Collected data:
-.-.-
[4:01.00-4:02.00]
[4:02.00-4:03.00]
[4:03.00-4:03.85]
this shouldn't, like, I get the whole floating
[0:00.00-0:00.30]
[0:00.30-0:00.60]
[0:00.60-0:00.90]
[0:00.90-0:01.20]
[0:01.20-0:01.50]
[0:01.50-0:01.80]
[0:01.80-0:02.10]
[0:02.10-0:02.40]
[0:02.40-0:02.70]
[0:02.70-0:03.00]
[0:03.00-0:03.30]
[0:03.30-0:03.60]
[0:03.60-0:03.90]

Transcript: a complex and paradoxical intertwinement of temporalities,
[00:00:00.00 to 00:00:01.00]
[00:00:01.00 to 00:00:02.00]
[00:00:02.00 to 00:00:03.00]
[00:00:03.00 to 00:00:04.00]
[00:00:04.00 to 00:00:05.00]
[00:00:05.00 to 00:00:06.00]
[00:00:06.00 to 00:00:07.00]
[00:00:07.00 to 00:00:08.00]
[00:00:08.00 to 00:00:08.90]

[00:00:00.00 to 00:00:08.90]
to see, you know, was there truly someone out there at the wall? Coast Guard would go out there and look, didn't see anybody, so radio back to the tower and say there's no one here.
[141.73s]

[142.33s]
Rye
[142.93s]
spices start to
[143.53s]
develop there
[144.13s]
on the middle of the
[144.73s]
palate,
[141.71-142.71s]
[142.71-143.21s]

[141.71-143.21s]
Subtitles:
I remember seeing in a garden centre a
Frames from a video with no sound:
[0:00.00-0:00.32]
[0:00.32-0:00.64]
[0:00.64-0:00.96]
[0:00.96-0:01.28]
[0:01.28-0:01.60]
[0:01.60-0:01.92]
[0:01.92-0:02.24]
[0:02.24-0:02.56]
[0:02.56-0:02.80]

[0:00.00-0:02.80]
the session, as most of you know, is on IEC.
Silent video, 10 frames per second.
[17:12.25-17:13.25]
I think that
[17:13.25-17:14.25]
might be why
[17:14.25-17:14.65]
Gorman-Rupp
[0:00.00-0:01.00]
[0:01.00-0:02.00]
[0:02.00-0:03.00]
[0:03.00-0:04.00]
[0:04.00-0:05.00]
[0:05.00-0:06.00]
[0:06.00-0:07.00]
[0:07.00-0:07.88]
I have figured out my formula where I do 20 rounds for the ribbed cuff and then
-.-.-
Exercise directions:
Search the data for the string "video" and copy every line where it appears.

Written answer:
Frames from a video with no sound:
Silent video, 10 frames per second.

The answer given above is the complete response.